**Problem requirements**. Copy out all the data, word for word.

**Supplied records**.
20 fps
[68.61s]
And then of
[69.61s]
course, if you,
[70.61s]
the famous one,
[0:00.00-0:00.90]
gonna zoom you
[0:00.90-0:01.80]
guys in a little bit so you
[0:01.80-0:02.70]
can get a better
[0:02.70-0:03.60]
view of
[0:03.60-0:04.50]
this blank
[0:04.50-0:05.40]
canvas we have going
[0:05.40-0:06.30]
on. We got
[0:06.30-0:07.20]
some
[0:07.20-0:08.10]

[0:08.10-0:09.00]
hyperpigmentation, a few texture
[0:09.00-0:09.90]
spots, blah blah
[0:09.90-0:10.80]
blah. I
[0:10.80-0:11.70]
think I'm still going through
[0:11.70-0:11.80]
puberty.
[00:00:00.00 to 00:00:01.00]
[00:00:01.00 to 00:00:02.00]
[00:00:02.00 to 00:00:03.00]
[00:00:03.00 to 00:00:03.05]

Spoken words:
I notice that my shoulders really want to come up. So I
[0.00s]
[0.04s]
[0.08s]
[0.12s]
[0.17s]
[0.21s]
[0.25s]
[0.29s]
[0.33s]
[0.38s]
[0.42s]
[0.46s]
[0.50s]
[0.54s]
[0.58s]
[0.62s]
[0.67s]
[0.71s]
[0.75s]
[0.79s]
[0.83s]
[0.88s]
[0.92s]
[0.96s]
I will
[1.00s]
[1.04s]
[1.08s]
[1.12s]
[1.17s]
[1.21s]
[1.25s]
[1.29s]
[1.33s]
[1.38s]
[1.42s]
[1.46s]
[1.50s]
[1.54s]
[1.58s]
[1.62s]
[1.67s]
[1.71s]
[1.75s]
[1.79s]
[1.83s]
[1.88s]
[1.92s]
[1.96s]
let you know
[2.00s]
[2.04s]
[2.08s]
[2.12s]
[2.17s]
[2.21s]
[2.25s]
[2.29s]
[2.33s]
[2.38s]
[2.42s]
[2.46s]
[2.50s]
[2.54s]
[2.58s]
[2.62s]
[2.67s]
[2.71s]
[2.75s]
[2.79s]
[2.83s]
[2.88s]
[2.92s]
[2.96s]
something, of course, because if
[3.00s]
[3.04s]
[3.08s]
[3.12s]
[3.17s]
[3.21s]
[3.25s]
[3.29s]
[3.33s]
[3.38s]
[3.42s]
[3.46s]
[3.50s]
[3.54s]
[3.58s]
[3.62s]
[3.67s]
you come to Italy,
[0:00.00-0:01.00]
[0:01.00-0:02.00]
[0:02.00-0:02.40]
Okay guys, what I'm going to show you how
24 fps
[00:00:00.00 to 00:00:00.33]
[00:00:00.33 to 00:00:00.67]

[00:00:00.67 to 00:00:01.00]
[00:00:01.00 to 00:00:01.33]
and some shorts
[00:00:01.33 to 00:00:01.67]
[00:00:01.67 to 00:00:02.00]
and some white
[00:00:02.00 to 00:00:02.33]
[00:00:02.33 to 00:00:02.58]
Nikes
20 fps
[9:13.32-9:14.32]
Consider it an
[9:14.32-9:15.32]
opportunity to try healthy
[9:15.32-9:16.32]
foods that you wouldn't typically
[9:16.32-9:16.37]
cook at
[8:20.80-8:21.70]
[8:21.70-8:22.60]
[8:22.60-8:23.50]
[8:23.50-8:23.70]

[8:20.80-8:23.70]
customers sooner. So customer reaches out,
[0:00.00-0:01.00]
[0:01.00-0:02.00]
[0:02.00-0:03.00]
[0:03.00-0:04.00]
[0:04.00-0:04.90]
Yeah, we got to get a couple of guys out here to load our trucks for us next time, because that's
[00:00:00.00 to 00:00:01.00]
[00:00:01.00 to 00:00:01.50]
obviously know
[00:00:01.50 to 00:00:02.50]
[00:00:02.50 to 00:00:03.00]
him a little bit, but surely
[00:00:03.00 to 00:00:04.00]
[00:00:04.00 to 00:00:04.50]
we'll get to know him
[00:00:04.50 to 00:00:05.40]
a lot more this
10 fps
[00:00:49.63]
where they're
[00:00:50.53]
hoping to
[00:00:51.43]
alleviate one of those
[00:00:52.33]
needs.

**Answer for the task**.
20 fps
[68.61s]
And then of
[69.61s]
course, if you,
[70.61s]
the famous one,
[0:00.00-0:00.90]
gonna zoom you
[0:00.90-0:01.80]
guys in a little bit so you
[0:01.80-0:02.70]
can get a better
[0:02.70-0:03.60]
view of
[0:03.60-0:04.50]
this blank
[0:04.50-0:05.40]
canvas we have going
[0:05.40-0:06.30]
on. We got
[0:06.30-0:07.20]
some
[0:07.20-0:08.10]

[0:08.10-0:09.00]
hyperpigmentation, a few texture
[0:09.00-0:09.90]
spots, blah blah
[0:09.90-0:10.80]
blah. I
[0:10.80-0:11.70]
think I'm still going through
[0:11.70-0:11.80]
puberty.
[00:00:00.00 to 00:00:01.00]
[00:00:01.00 to 00:00:02.00]
[00:00:02.00 to 00:00:03.00]
[00:00:03.00 to 00:00:03.05]

Spoken words:
I notice that my shoulders really want to come up. So I
[0.00s]
[0.04s]
[0.08s]
[0.12s]
[0.17s]
[0.21s]
[0.25s]
[0.29s]
[0.33s]
[0.38s]
[0.42s]
[0.46s]
[0.50s]
[0.54s]
[0.58s]
[0.62s]
[0.67s]
[0.71s]
[0.75s]
[0.79s]
[0.83s]
[0.88s]
[0.92s]
[0.96s]
I will
[1.00s]
[1.04s]
[1.08s]
[1.12s]
[1.17s]
[1.21s]
[1.25s]
[1.29s]
[1.33s]
[1.38s]
[1.42s]
[1.46s]
[1.50s]
[1.54s]
[1.58s]
[1.62s]
[1.67s]
[1.71s]
[1.75s]
[1.79s]
[1.83s]
[1.88s]
[1.92s]
[1.96s]
let you know
[2.00s]
[2.04s]
[2.08s]
[2.12s]
[2.17s]
[2.21s]
[2.25s]
[2.29s]
[2.33s]
[2.38s]
[2.42s]
[2.46s]
[2.50s]
[2.54s]
[2.58s]
[2.62s]
[2.67s]
[2.71s]
[2.75s]
[2.79s]
[2.83s]
[2.88s]
[2.92s]
[2.96s]
something, of course, because if
[3.00s]
[3.04s]
[3.08s]
[3.12s]
[3.17s]
[3.21s]
[3.25s]
[3.29s]
[3.33s]
[3.38s]
[3.42s]
[3.46s]
[3.50s]
[3.54s]
[3.58s]
[3.62s]
[3.67s]
you come to Italy,
[0:00.00-0:01.00]
[0:01.00-0:02.00]
[0:02.00-0:02.40]
Okay guys, what I'm going to show you how
24 fps
[00:00:00.00 to 00:00:00.33]
[00:00:00.33 to 00:00:00.67]

[00:00:00.67 to 00:00:01.00]
[00:00:01.00 to 00:00:01.33]
and some shorts
[00:00:01.33 to 00:00:01.67]
[00:00:01.67 to 00:00:02.00]
and some white
[00:00:02.00 to 00:00:02.33]
[00:00:02.33 to 00:00:02.58]
Nikes
20 fps
[9:13.32-9:14.32]
Consider it an
[9:14.32-9:15.32]
opportunity to try healthy
[9:15.32-9:16.32]
foods that you wouldn't typically
[9:16.32-9:16.37]
cook at
[8:20.80-8:21.70]
[8:21.70-8:22.60]
[8:22.60-8:23.50]
[8:23.50-8:23.70]

[8:20.80-8:23.70]
customers sooner. So customer reaches out,
[0:00.00-0:01.00]
[0:01.00-0:02.00]
[0:02.00-0:03.00]
[0:03.00-0:04.00]
[0:04.00-0:04.90]
Yeah, we got to get a couple of guys out here to load our trucks for us next time, because that's
[00:00:00.00 to 00:00:01.00]
[00:00:01.00 to 00:00:01.50]
obviously know
[00:00:01.50 to 00:00:02.50]
[00:00:02.50 to 00:00:03.00]
him a little bit, but surely
[00:00:03.00 to 00:00:04.00]
[00:00:04.00 to 00:00:04.50]
we'll get to know him
[00:00:04.50 to 00:00:05.40]
a lot more this
10 fps
[00:00:49.63]
where they're
[00:00:50.53]
hoping to
[00:00:51.43]
alleviate one of those
[00:00:52.33]
needs.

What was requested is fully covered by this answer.